Goal of the exercise
Exact transcription of the data below is required, without the images.

Raw data
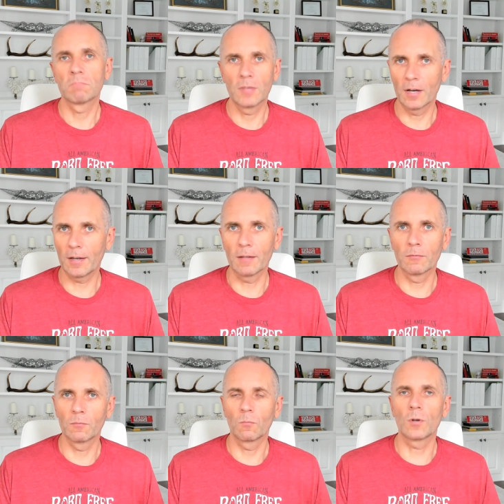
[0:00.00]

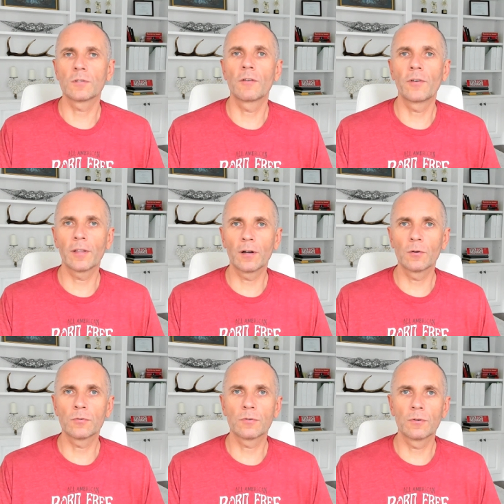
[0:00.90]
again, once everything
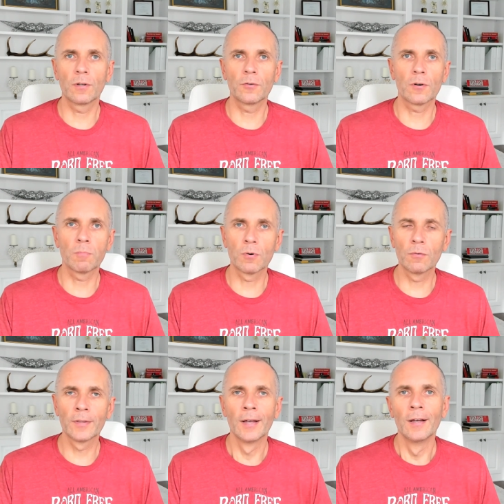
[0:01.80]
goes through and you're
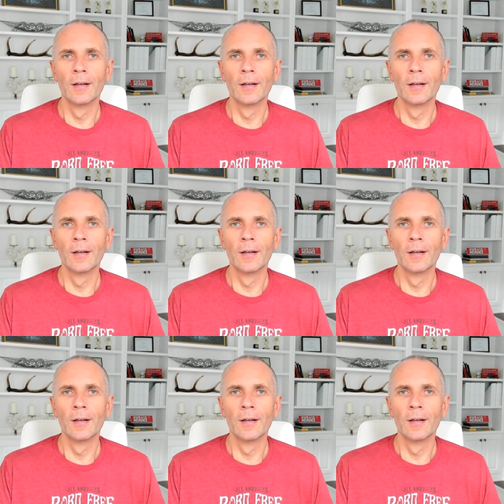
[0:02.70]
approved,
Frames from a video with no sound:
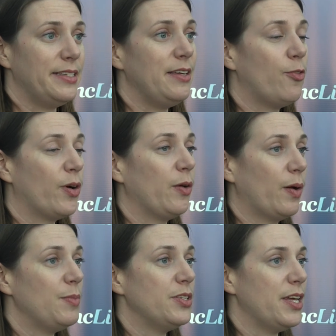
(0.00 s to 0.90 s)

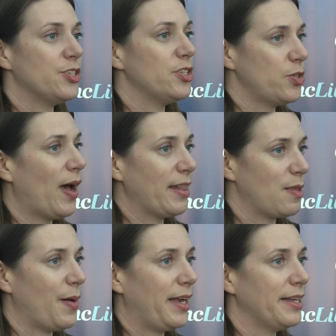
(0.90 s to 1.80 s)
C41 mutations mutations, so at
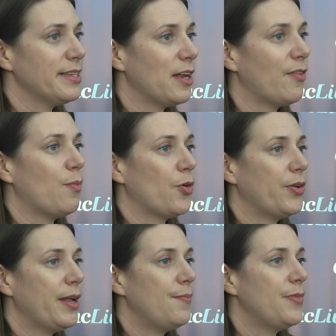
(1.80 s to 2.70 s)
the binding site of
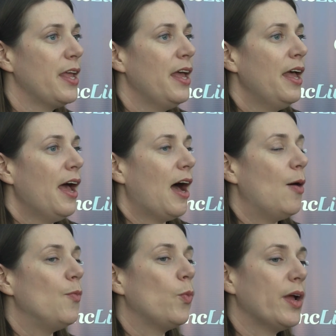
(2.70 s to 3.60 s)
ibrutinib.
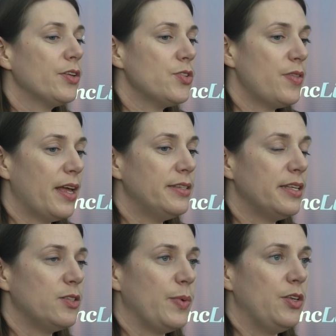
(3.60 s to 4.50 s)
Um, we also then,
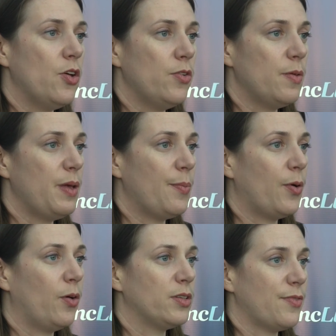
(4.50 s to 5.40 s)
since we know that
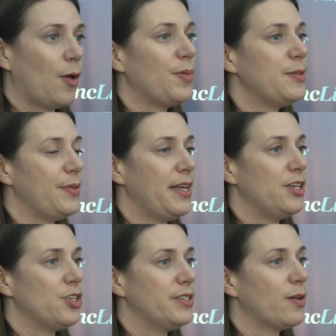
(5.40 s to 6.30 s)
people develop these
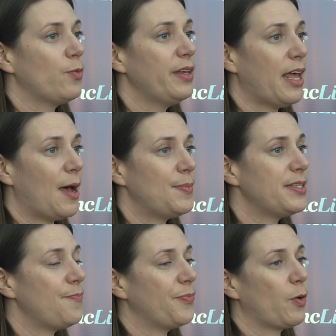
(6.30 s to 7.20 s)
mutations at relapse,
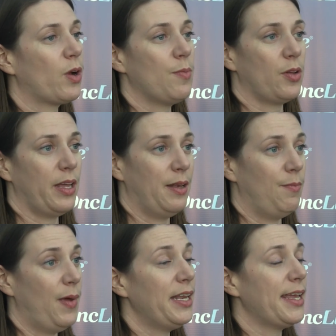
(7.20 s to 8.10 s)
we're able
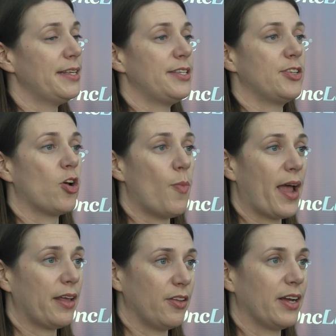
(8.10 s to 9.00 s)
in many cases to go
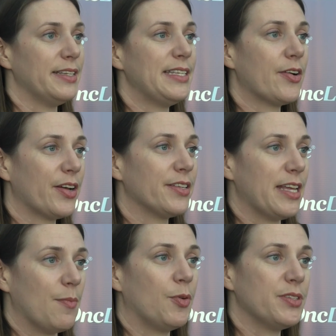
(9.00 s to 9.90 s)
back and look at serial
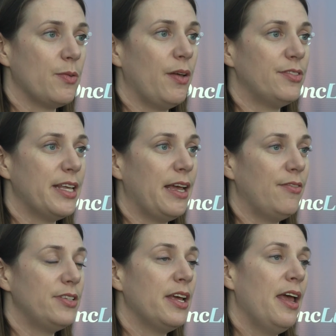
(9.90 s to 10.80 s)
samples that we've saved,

Answer below
[0:00.00]

[0:00.90]
again, once everything
[0:01.80]
goes through and you're
[0:02.70]
approved,
Frames from a video with no sound:
(0.00 s to 0.90 s)

(0.90 s to 1.80 s)
C41 mutations mutations, so at
(1.80 s to 2.70 s)
the binding site of
(2.70 s to 3.60 s)
ibrutinib.
(3.60 s to 4.50 s)
Um, we also then,
(4.50 s to 5.40 s)
since we know that
(5.40 s to 6.30 s)
people develop these
(6.30 s to 7.20 s)
mutations at relapse,
(7.20 s to 8.10 s)
we're able
(8.10 s to 9.00 s)
in many cases to go
(9.00 s to 9.90 s)
back and look at serial
(9.90 s to 10.80 s)
samples that we've saved,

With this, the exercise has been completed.